* YOUR OBJECTIVE *
With nothing added or dropped, copy the data that follows exactly.

━━━ SOURCE INFORMATION

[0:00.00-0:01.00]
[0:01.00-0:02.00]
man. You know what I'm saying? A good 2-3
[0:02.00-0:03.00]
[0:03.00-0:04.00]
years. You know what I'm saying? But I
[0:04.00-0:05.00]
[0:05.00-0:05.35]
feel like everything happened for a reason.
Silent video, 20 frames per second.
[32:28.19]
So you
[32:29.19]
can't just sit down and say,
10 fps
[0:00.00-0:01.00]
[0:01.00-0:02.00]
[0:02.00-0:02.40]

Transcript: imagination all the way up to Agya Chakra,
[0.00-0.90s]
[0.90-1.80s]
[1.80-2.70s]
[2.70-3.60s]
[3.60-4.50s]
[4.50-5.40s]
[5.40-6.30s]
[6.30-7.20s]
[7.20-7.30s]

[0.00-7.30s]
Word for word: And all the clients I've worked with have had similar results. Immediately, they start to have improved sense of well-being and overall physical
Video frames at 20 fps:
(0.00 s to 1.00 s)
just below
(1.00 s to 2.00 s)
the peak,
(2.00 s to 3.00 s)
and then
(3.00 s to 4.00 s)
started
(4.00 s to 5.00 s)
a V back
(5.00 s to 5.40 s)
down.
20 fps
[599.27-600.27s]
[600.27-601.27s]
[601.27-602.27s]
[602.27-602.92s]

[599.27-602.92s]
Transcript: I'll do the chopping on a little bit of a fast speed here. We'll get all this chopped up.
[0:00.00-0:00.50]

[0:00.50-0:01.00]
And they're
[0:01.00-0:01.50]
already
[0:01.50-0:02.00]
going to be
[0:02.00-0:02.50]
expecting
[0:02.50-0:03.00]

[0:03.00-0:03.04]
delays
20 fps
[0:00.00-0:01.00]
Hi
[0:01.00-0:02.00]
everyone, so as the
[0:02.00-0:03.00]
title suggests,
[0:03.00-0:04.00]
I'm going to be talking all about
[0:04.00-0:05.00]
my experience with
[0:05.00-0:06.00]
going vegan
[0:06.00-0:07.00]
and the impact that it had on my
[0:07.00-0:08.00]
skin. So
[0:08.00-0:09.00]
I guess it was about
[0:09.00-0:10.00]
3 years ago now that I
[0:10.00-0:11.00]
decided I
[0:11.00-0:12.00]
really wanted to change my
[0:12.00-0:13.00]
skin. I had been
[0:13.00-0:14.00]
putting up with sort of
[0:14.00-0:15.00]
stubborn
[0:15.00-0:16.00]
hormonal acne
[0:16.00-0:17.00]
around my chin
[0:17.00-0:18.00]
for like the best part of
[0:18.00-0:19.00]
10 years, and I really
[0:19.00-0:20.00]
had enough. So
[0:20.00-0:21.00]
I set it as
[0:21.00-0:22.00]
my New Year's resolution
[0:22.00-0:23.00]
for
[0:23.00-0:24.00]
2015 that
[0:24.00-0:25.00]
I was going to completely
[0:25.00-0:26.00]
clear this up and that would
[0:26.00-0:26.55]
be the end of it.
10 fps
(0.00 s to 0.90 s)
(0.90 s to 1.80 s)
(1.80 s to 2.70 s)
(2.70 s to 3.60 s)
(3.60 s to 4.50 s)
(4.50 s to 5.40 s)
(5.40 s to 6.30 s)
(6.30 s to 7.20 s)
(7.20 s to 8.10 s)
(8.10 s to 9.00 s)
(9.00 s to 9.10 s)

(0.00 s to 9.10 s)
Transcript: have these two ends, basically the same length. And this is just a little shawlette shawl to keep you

━━━━━━

* TASK OUTPUT *
[0:00.00-0:01.00]
[0:01.00-0:02.00]
man. You know what I'm saying? A good 2-3
[0:02.00-0:03.00]
[0:03.00-0:04.00]
years. You know what I'm saying? But I
[0:04.00-0:05.00]
[0:05.00-0:05.35]
feel like everything happened for a reason.
Silent video, 20 frames per second.
[32:28.19]
So you
[32:29.19]
can't just sit down and say,
10 fps
[0:00.00-0:01.00]
[0:01.00-0:02.00]
[0:02.00-0:02.40]

Transcript: imagination all the way up to Agya Chakra,
[0.00-0.90s]
[0.90-1.80s]
[1.80-2.70s]
[2.70-3.60s]
[3.60-4.50s]
[4.50-5.40s]
[5.40-6.30s]
[6.30-7.20s]
[7.20-7.30s]

[0.00-7.30s]
Word for word: And all the clients I've worked with have had similar results. Immediately, they start to have improved sense of well-being and overall physical
Video frames at 20 fps:
(0.00 s to 1.00 s)
just below
(1.00 s to 2.00 s)
the peak,
(2.00 s to 3.00 s)
and then
(3.00 s to 4.00 s)
started
(4.00 s to 5.00 s)
a V back
(5.00 s to 5.40 s)
down.
20 fps
[599.27-600.27s]
[600.27-601.27s]
[601.27-602.27s]
[602.27-602.92s]

[599.27-602.92s]
Transcript: I'll do the chopping on a little bit of a fast speed here. We'll get all this chopped up.
[0:00.00-0:00.50]

[0:00.50-0:01.00]
And they're
[0:01.00-0:01.50]
already
[0:01.50-0:02.00]
going to be
[0:02.00-0:02.50]
expecting
[0:02.50-0:03.00]

[0:03.00-0:03.04]
delays
20 fps
[0:00.00-0:01.00]
Hi
[0:01.00-0:02.00]
everyone, so as the
[0:02.00-0:03.00]
title suggests,
[0:03.00-0:04.00]
I'm going to be talking all about
[0:04.00-0:05.00]
my experience with
[0:05.00-0:06.00]
going vegan
[0:06.00-0:07.00]
and the impact that it had on my
[0:07.00-0:08.00]
skin. So
[0:08.00-0:09.00]
I guess it was about
[0:09.00-0:10.00]
3 years ago now that I
[0:10.00-0:11.00]
decided I
[0:11.00-0:12.00]
really wanted to change my
[0:12.00-0:13.00]
skin. I had been
[0:13.00-0:14.00]
putting up with sort of
[0:14.00-0:15.00]
stubborn
[0:15.00-0:16.00]
hormonal acne
[0:16.00-0:17.00]
around my chin
[0:17.00-0:18.00]
for like the best part of
[0:18.00-0:19.00]
10 years, and I really
[0:19.00-0:20.00]
had enough. So
[0:20.00-0:21.00]
I set it as
[0:21.00-0:22.00]
my New Year's resolution
[0:22.00-0:23.00]
for
[0:23.00-0:24.00]
2015 that
[0:24.00-0:25.00]
I was going to completely
[0:25.00-0:26.00]
clear this up and that would
[0:26.00-0:26.55]
be the end of it.
10 fps
(0.00 s to 0.90 s)
(0.90 s to 1.80 s)
(1.80 s to 2.70 s)
(2.70 s to 3.60 s)
(3.60 s to 4.50 s)
(4.50 s to 5.40 s)
(5.40 s to 6.30 s)
(6.30 s to 7.20 s)
(7.20 s to 8.10 s)
(8.10 s to 9.00 s)
(9.00 s to 9.10 s)

(0.00 s to 9.10 s)
Transcript: have these two ends, basically the same length. And this is just a little shawlette shawl to keep you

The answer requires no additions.